**DATA RECORDS**

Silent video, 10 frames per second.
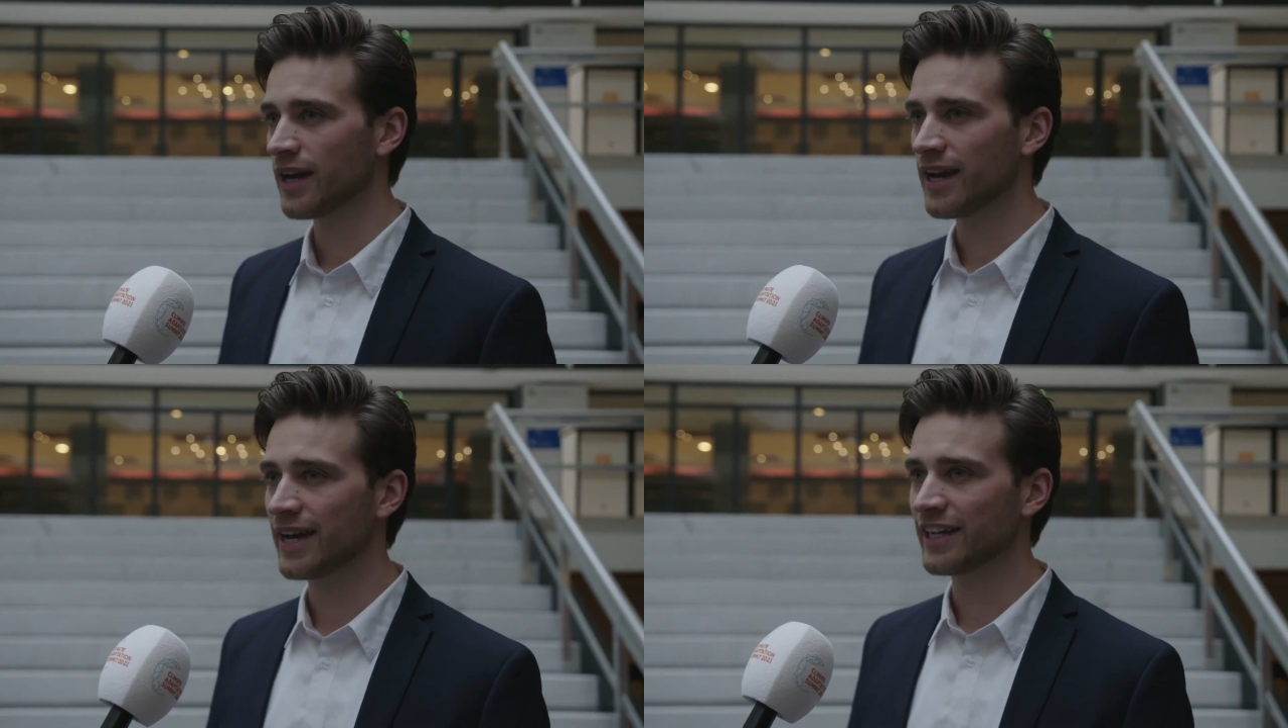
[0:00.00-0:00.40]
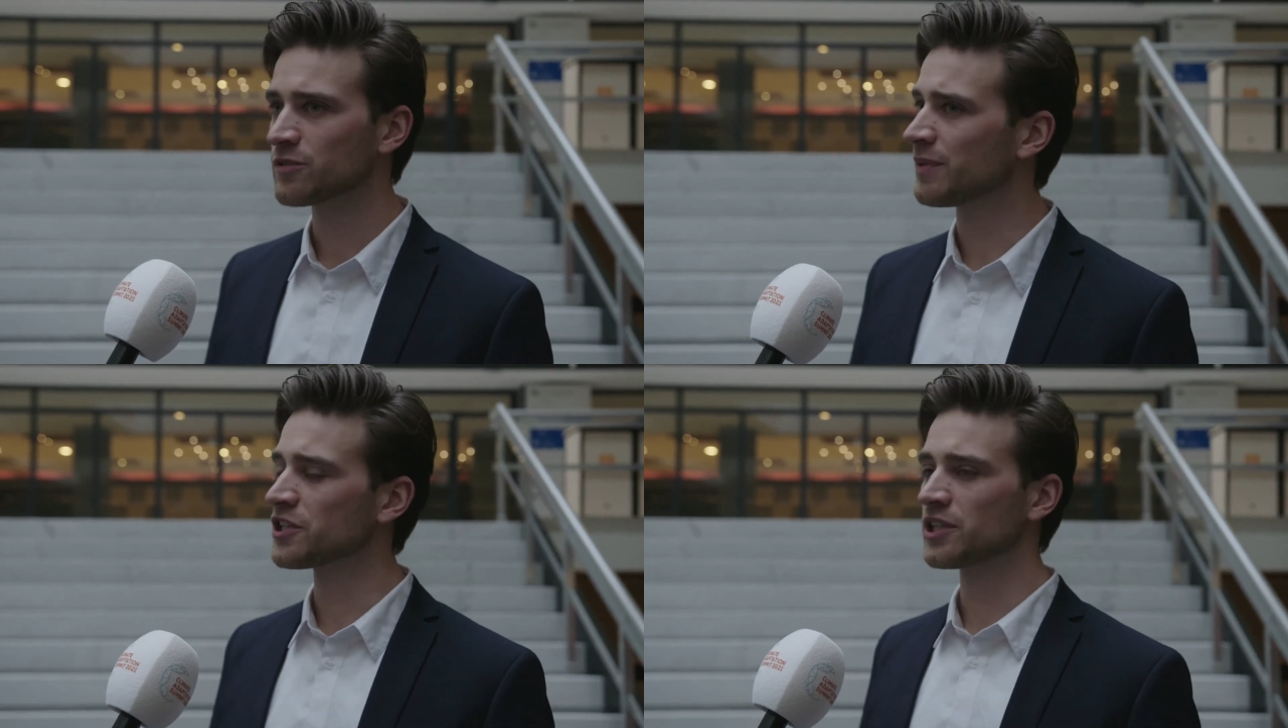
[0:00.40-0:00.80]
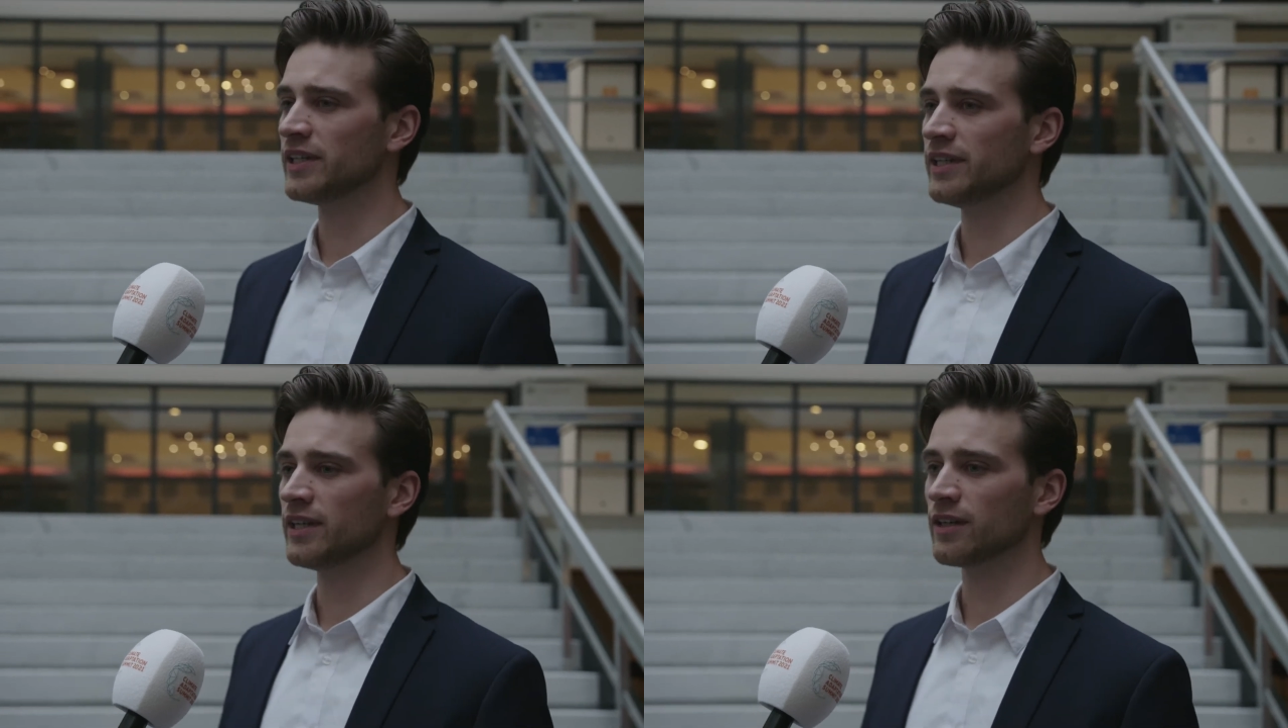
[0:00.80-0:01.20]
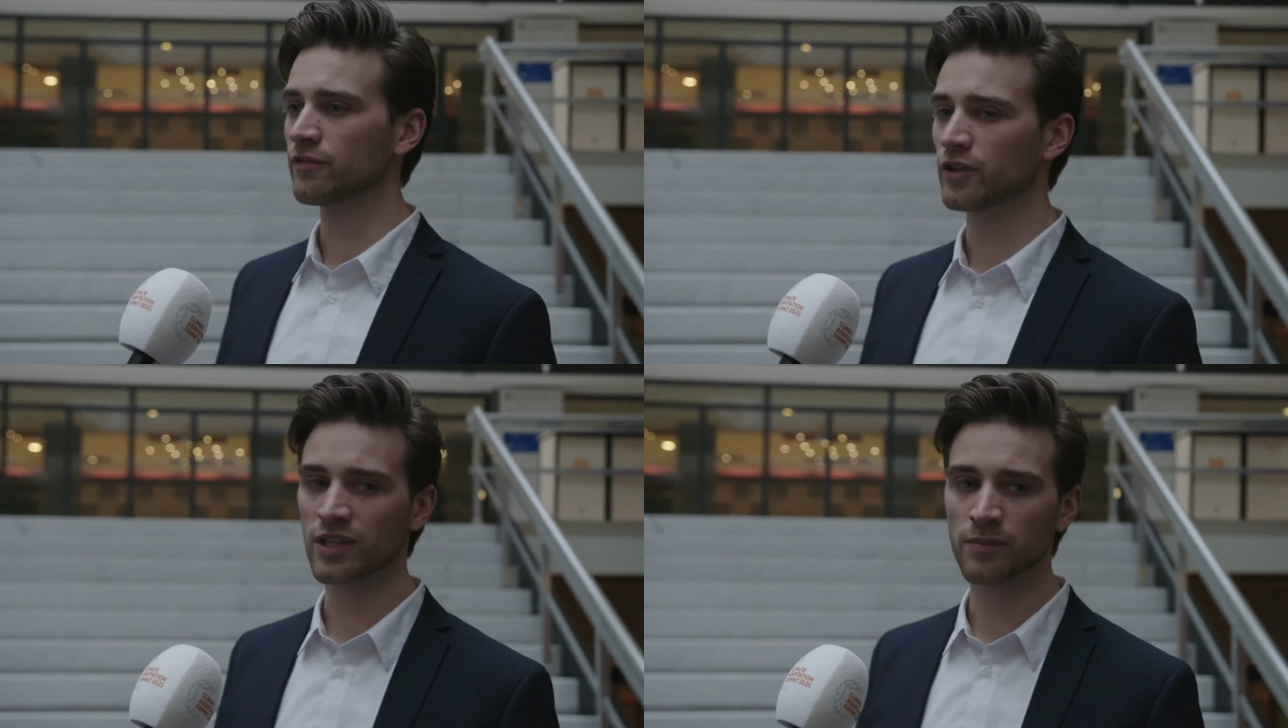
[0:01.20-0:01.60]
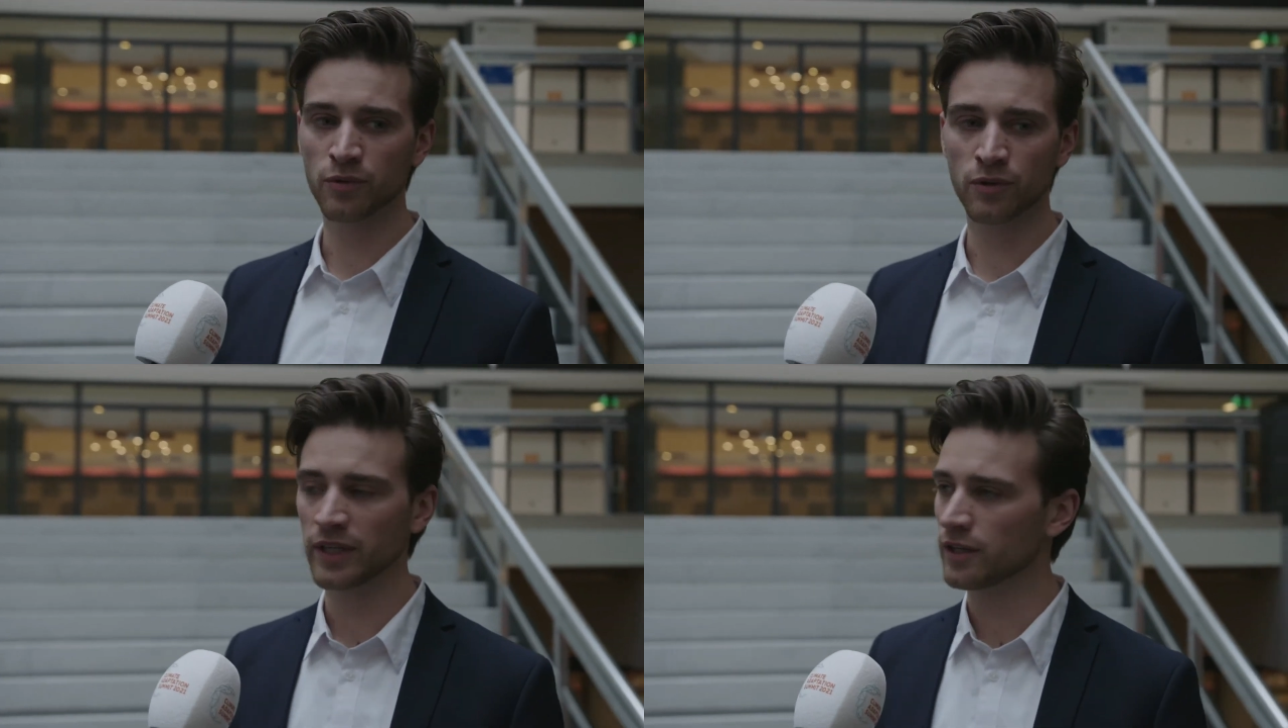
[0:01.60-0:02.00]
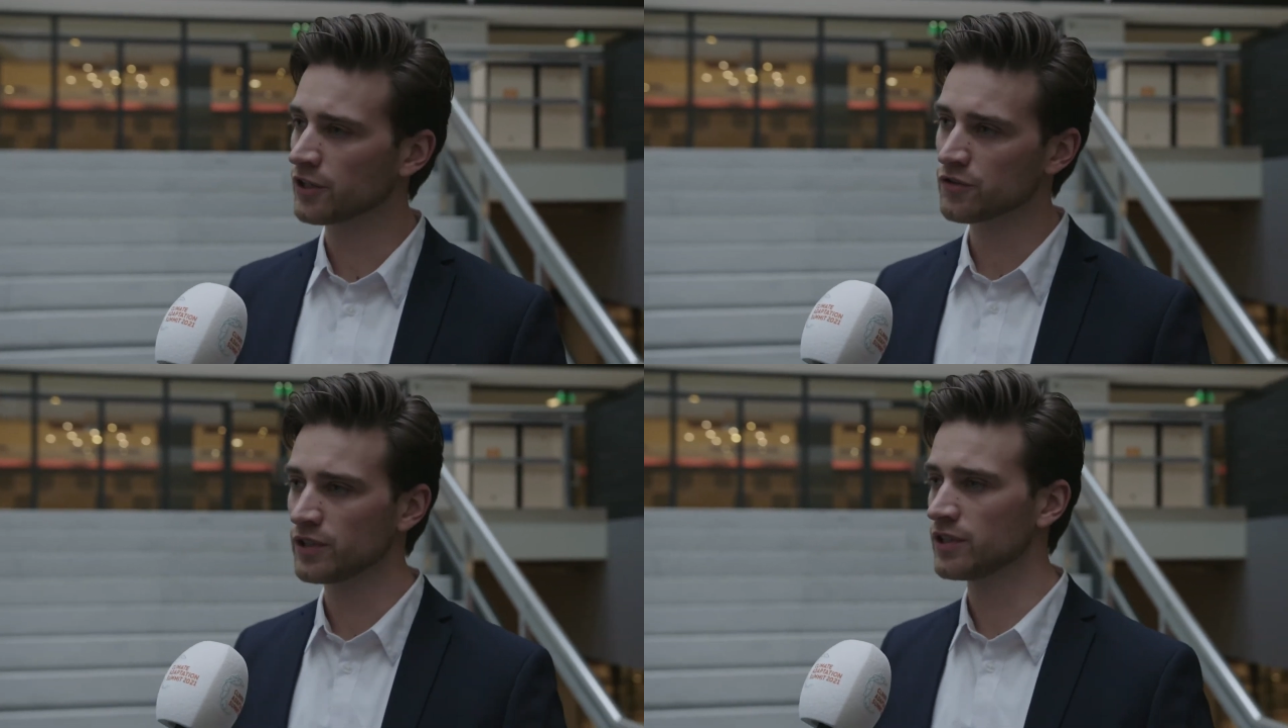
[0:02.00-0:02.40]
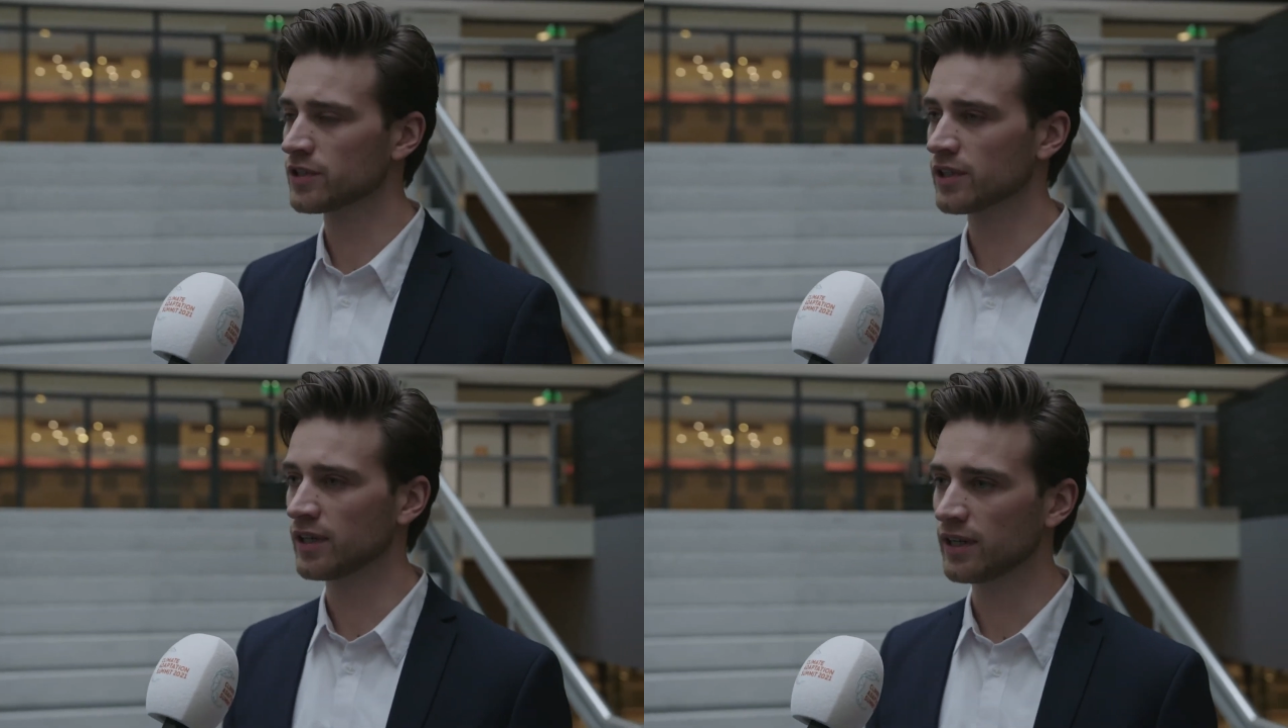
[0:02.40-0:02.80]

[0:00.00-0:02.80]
And especially, for example, in countries,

**ASSIGNMENT**
Please retype every record above exactly, leaving out the pictures.

**TASK RESULT**
Silent video, 10 frames per second.
[0:00.00-0:00.40]
[0:00.40-0:00.80]
[0:00.80-0:01.20]
[0:01.20-0:01.60]
[0:01.60-0:02.00]
[0:02.00-0:02.40]
[0:02.40-0:02.80]

[0:00.00-0:02.80]
And especially, for example, in countries,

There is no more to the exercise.